▸ **AIM OF THE TASK**
Please transcribe the data below exactly. Leave the pictures out.

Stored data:
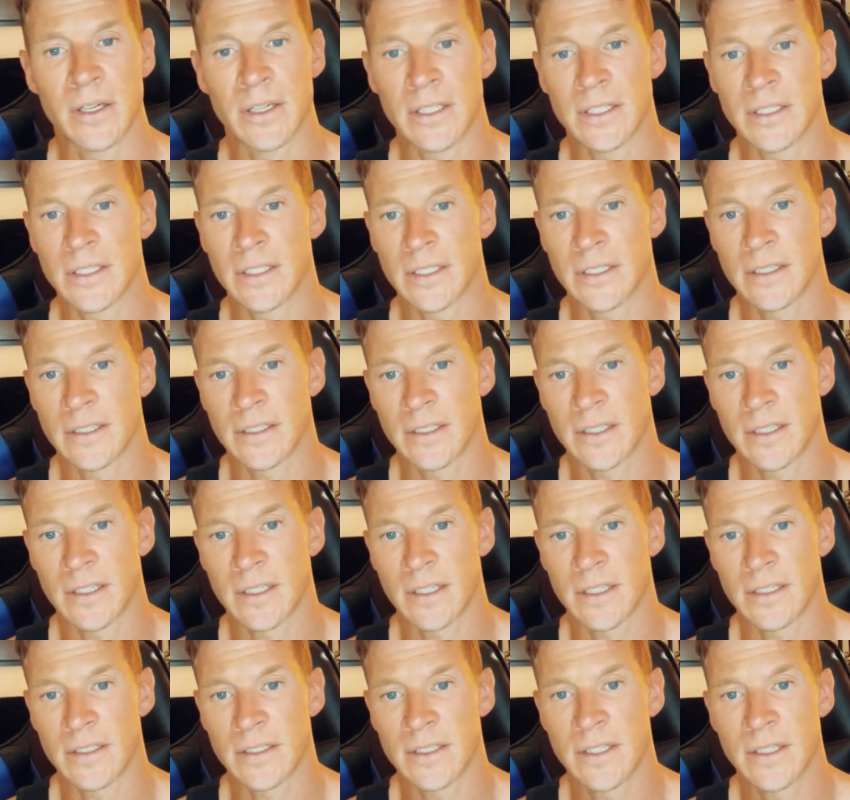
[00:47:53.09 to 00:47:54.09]
And uh,
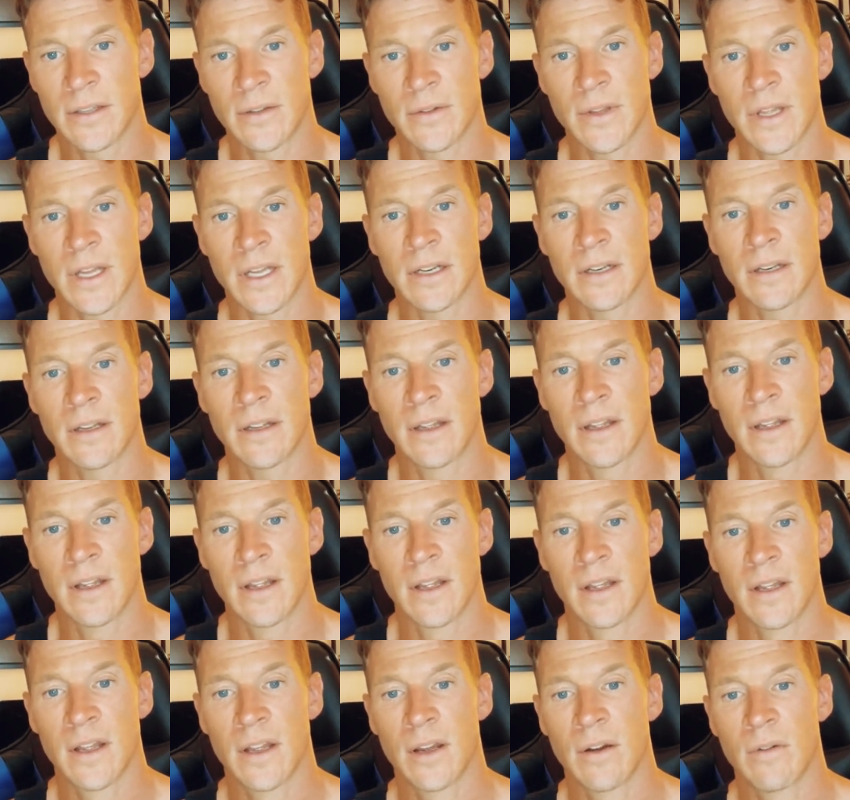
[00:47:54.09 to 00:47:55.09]
until then,
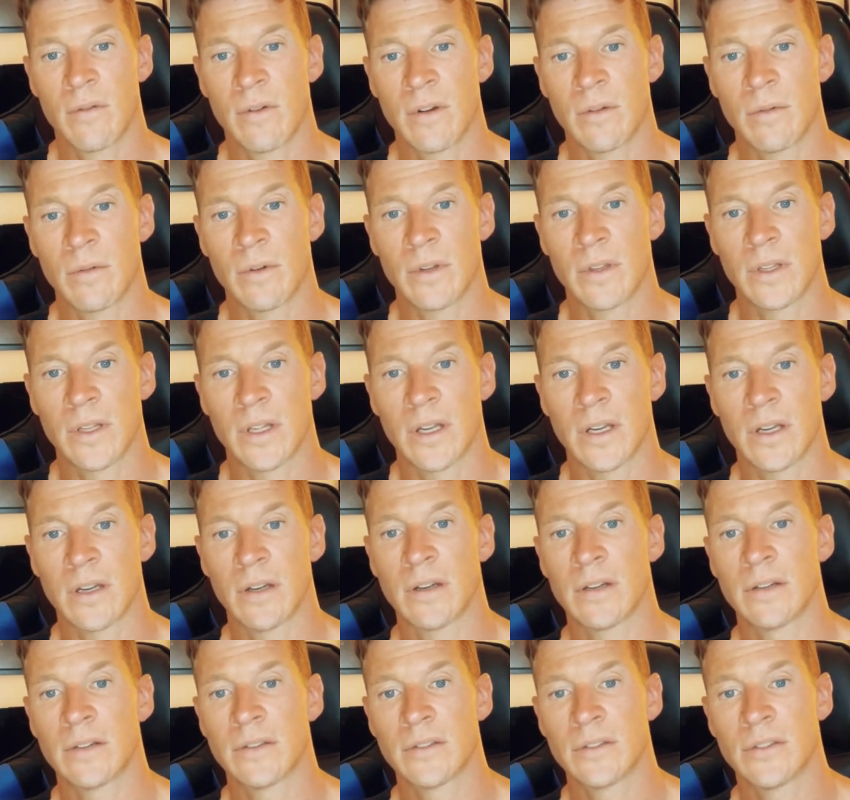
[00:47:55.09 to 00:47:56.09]
we will uh,
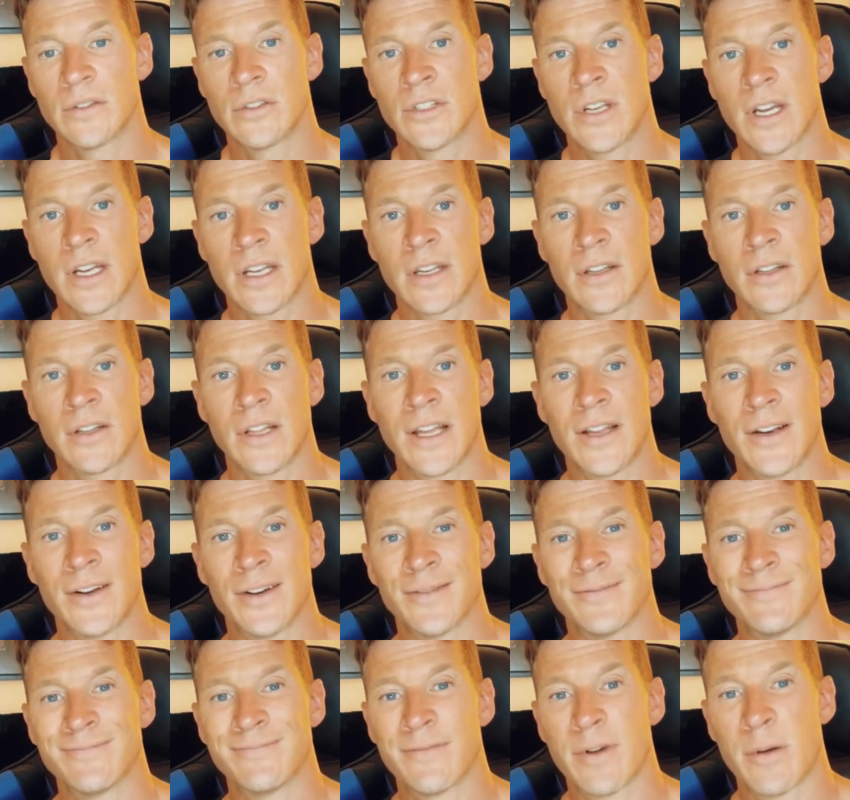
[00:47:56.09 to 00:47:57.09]
check you later.
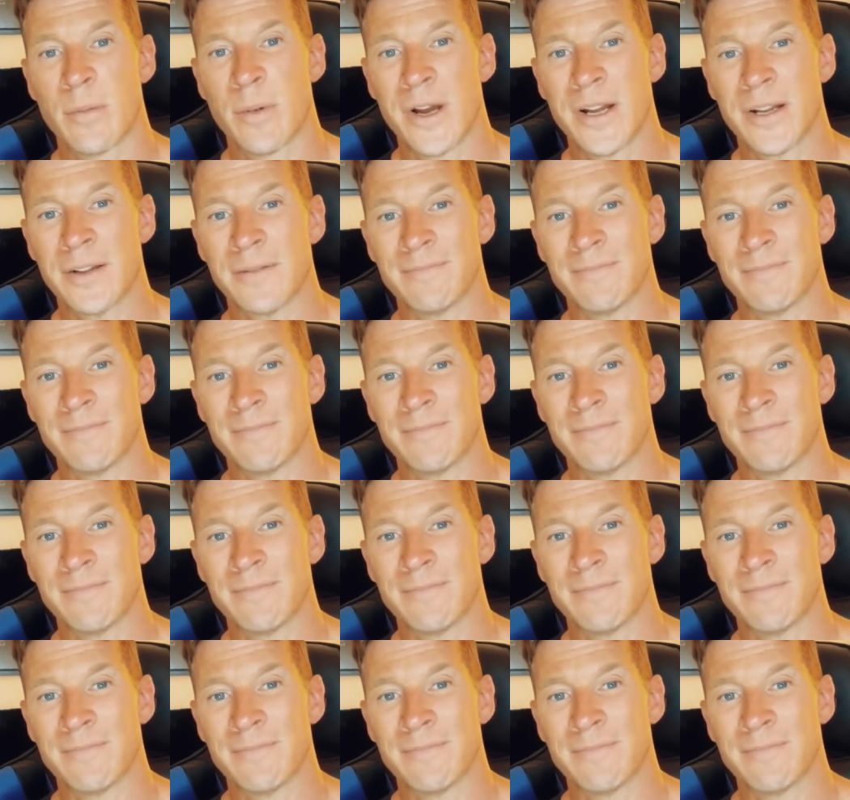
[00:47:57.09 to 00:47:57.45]
Bye-bye.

▸ **RESPONSE BOX**
[00:47:53.09 to 00:47:54.09]
And uh,
[00:47:54.09 to 00:47:55.09]
until then,
[00:47:55.09 to 00:47:56.09]
we will uh,
[00:47:56.09 to 00:47:57.09]
check you later.
[00:47:57.09 to 00:47:57.45]
Bye-bye.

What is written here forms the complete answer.